Consider another example: throughout Europe, in an effort to protect the privacy of individuals who were involved in newsworthy events of the past that are no longer considered of relevance at this time, a right to be forgotten
has been adopted that requires entities such as Google, at the request of the individuals involved, to remove links to previously published material that refers to them. As a result, published descriptions of many events of the past that were widely and truthfully reported on, including public judicial proceedings, are unavailable throughout Europe via Google. So far, Google has removed links to more than five hundred thousand previously published articles. Thus, the law’s proponents believe, compelling privacy interests are protected. Why, European law asks, must a victim of no current public note of a crime from years ago or even the perpetrator of a little-recalled crime of yesteryear be defined today by a Google summary of their past pain or misconduct? How, American law responds, can a government be permitted to ban the disclosure of truthful information about matters of public interest of the past without assaulting history itself?
This essay is divided into six brief chapters. The first is primarily historical in nature, tracing the debates over ratification of the Constitution as originally drafted without any First Amendment or other provision of the Bill of Rights. It concludes that the central purpose of the First Amendment was to impose strict limits on governmental authority over religion, speech, and press and that recent arguments, primarily by liberal jurists and scholars, to the contrary are unpersuasive. It offers a look at life in the United States until well into the twentieth century, a period during which the First Amendment was virtually invisible. So slight a role did it then play that the United States of a hundred years ago would be virtually unrecognizable to anyone today who was transported back to that time, a time a few years before socialists (including presidential candidate Eugene V. Debs) would be imprisoned for their opposition to America’s participation in the First World War. So insignificant a role did the First Amendment then play that a novel such as Ulysses could not be legally sold in the United States until the 1930s and criticism of the judiciary was subject to stern sanctions until the 1940s. So hidden was the authority of the First Amendment that not a single act of Congress was held unconstitutional under it until 1965.
The second chapter compares the extraordinary level of legal protection afforded to speech in the United States with that of other countries.
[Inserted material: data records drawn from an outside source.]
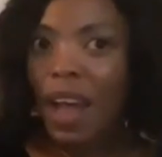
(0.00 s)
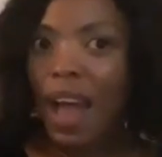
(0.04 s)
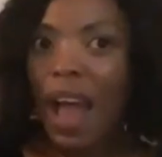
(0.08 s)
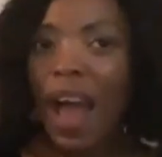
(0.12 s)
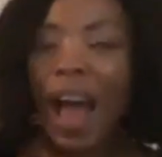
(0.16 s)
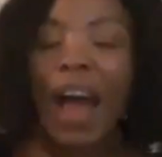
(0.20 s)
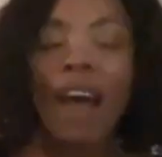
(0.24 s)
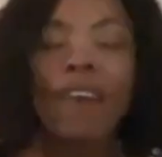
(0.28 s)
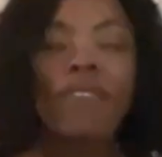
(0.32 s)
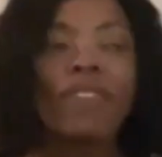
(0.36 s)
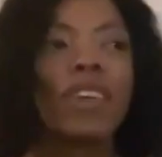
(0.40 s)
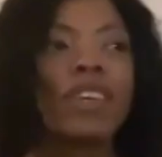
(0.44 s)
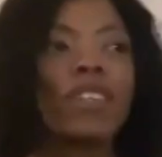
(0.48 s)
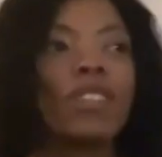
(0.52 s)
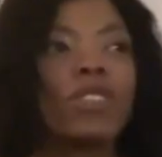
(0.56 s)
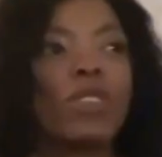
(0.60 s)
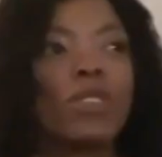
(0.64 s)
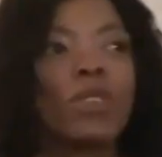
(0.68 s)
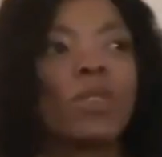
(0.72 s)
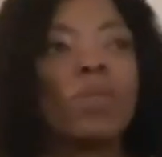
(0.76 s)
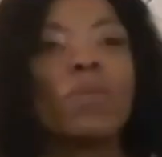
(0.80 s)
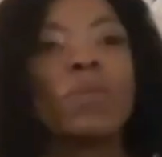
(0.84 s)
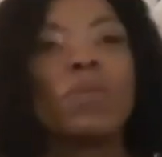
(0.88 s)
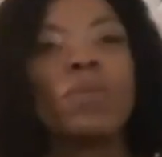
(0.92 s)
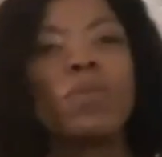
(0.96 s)
having
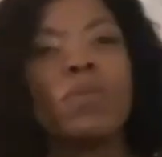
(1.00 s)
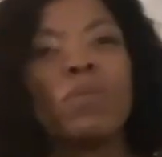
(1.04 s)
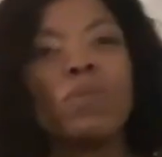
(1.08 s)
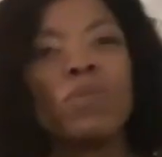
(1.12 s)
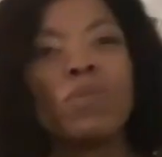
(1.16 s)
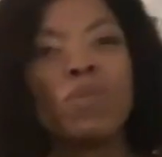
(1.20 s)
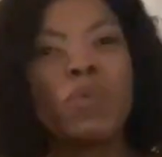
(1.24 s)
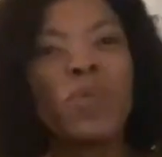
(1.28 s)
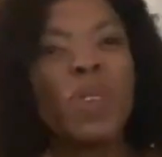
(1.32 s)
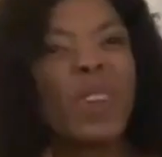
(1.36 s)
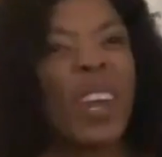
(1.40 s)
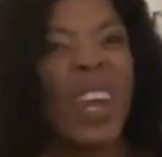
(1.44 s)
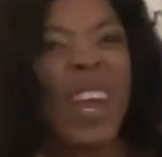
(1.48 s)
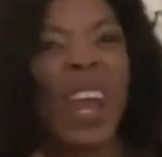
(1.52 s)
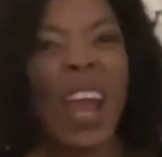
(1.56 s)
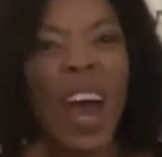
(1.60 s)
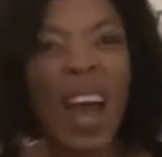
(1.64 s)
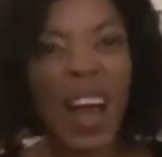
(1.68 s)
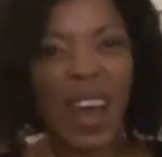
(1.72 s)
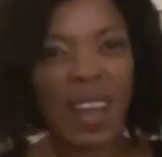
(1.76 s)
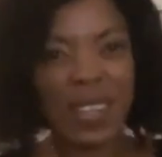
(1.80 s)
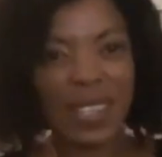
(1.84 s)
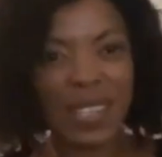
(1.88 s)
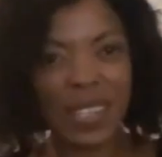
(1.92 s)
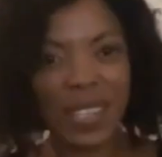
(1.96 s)
to
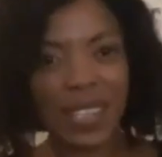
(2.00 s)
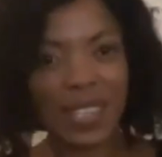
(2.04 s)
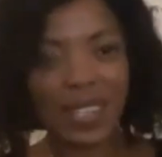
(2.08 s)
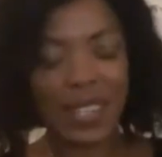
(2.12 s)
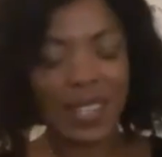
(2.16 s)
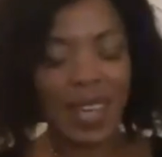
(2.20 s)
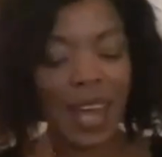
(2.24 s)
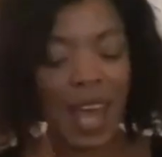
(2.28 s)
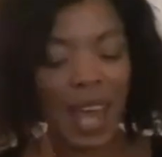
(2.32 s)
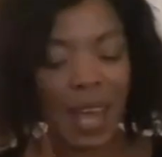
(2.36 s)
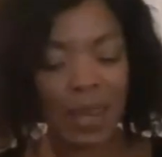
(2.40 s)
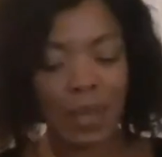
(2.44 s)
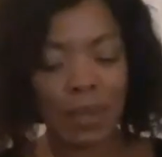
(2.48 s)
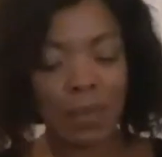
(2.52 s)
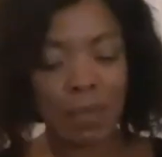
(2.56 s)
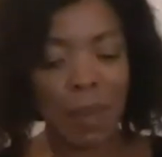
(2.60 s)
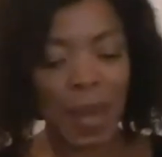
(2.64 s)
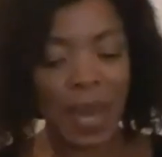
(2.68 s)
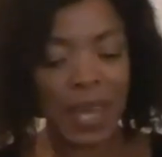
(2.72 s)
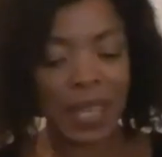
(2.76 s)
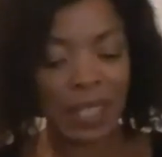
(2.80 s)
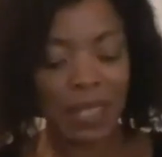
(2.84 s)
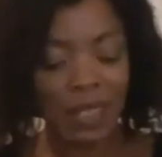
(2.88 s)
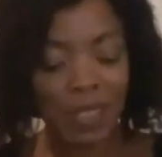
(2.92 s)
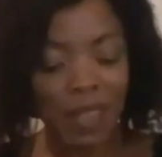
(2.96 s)
re-understand
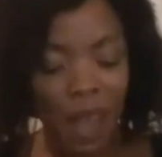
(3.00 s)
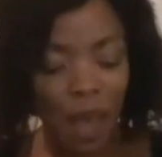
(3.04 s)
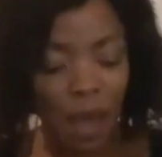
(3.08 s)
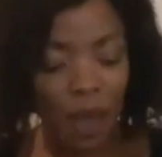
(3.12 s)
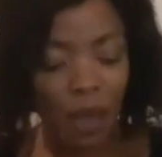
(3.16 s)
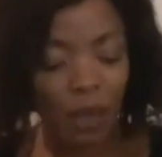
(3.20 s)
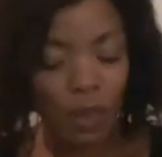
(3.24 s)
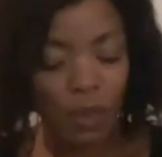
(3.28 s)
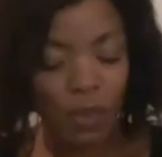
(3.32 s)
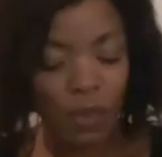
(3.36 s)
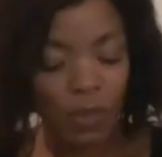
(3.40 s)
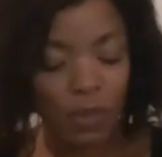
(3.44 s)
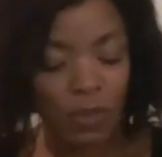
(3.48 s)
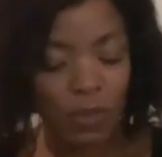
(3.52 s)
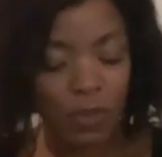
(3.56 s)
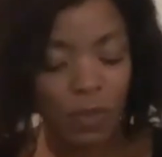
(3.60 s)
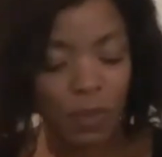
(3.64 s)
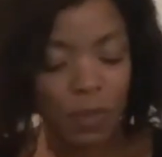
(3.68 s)
myself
The constitutionally required tolerance for hate speech is one example. Others include the far greater use of libel and privacy law in nations that lack the constraining force of a First Amendment and the far more stringent limitations on such claims in the United States.
The third chapter describes a seminal but too-little- recalled First Amendment case decided in 1941, one that decisively rejected English law as a guide for the United States. While that case, Bridges v. California, dealt specifically with free speech as it related to courts and judges, its impact has been great and wide-ranging, setting America on the path of providing far more legal protection for free expression than exists or has ever existed elsewhere.
The fourth and fifth chapters examine two areas in which American law deviates with particular clarity and impact from laws applied elsewhere: the so-called right to be forgotten and the controversial body of law that provides First Amendment protection for unlimited spending by individuals and corporations in political campaigns, rulings that are contrary to those in other democratic nations.